Co odpowiedział Paweł Selera, dyrektor Departamentu Podatku od Towarów i Usług? Otóż jego zdaniem fiskus ukarze przedsiębiorców z automatu najwyższą karą, ponieważ czas, jaki rząd daje firmom na dopełnienie obowiązku jest wystarczający. Współpracę terminala z kasą przedsiębiorcy muszą zapewnić do lipca 2022 r. Dodatkowo stopniowanie kary wymagałoby od urzędników KAS przeprowadzania indywidualnych postępowań. Jak tłumaczył Selera, te natomiast są… zbyt trudne i uznaniowe.

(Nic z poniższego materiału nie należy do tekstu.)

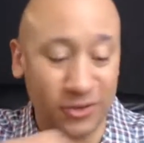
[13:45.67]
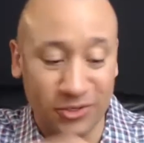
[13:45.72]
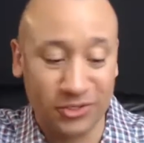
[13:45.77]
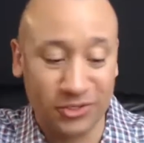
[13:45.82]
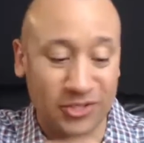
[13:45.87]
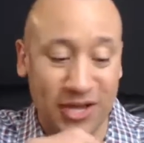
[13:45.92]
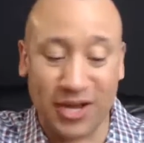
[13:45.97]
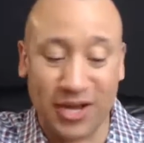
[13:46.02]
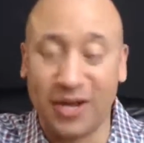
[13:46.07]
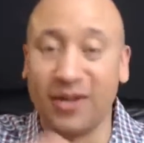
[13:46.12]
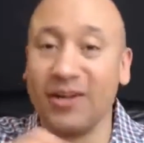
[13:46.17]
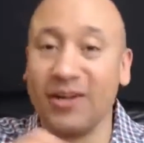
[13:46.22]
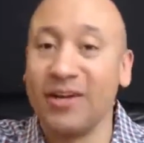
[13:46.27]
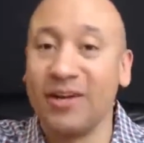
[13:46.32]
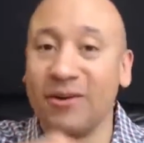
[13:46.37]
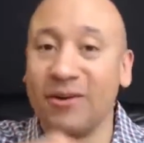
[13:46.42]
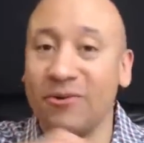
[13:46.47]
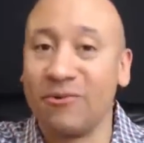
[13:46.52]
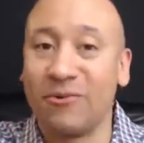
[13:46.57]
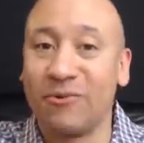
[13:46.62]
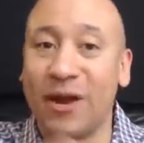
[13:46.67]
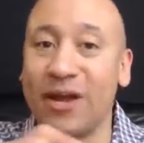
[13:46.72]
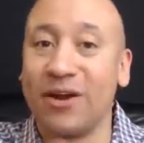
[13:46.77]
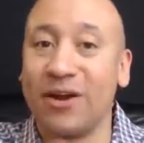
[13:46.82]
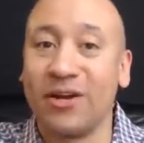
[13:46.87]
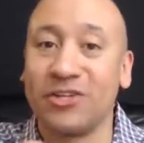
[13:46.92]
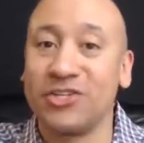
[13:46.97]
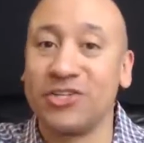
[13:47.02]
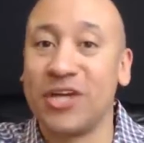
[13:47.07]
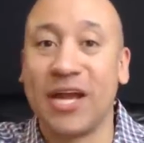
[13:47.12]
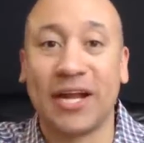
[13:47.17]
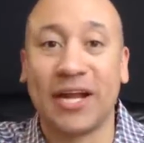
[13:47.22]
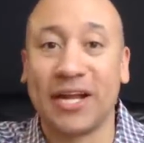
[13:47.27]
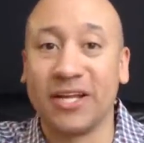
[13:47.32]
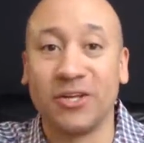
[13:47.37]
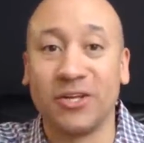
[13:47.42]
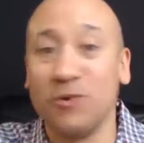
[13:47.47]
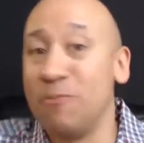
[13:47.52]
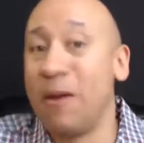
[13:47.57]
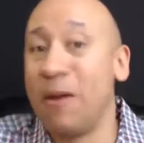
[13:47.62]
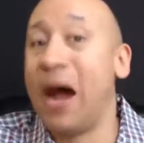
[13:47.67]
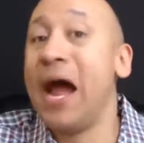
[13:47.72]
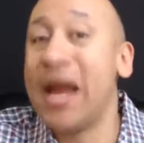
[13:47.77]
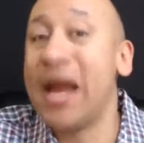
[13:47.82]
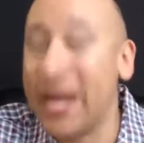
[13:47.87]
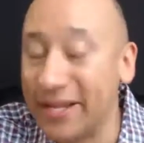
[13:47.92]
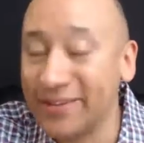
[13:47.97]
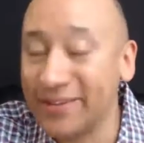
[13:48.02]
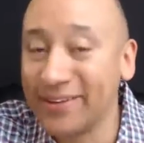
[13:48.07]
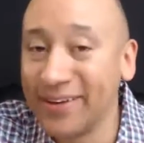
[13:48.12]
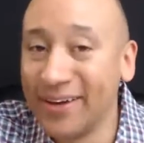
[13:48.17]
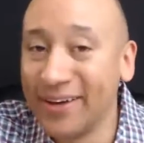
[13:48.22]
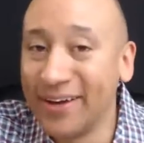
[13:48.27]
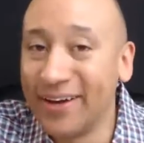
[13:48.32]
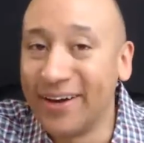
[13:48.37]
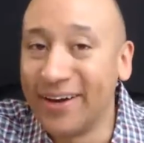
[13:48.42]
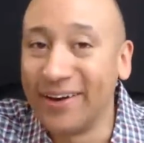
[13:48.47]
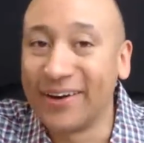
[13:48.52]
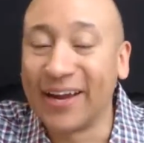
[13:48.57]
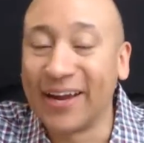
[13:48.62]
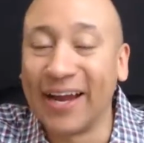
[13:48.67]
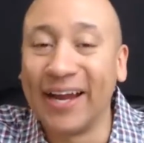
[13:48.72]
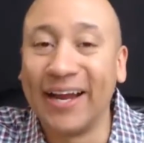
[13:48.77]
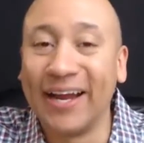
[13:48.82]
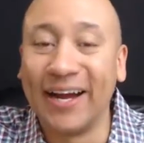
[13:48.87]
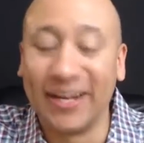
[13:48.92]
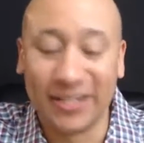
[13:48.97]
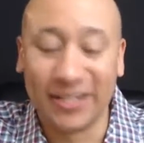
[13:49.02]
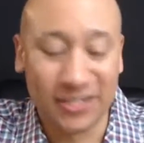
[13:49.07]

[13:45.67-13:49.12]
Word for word: You just kind of write out a check and you buy it, okay?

Przedsiębiorcy mają prawo do indywidualnego rozpatrzenia swojej sytuacji
Argumentacja dyrektora Departamentu Podatku od Towarów i Usług nie wydaje się zbyt przekonująca. W końcu – jeśli zadaniem urzędników jest przeprowadzanie kontroli, to powinni wypełniać je rzetelnie. Przedsiębiorca ma z kolei prawo do indywidualnego rozpatrzenia swojej sytuacji. Można zatem podejrzewać, że rządzący chcą zaoszczędzić czas i środki, jakie trzeba byłoby poświęcić, by każdy przypadek niedopełnienia obowiązku zbadać osobno. To jednak kłóci się chociażby z domniemaniem uczciwości przedsiębiorcy.
Niestety – może się okazać, że za jakiś czas rządzący zechcą przenieść to podejście także na inne kwestie. To już z kolei oznaczałoby ogromny problem i wywróciłoby dotychczasowy system do góry nogami.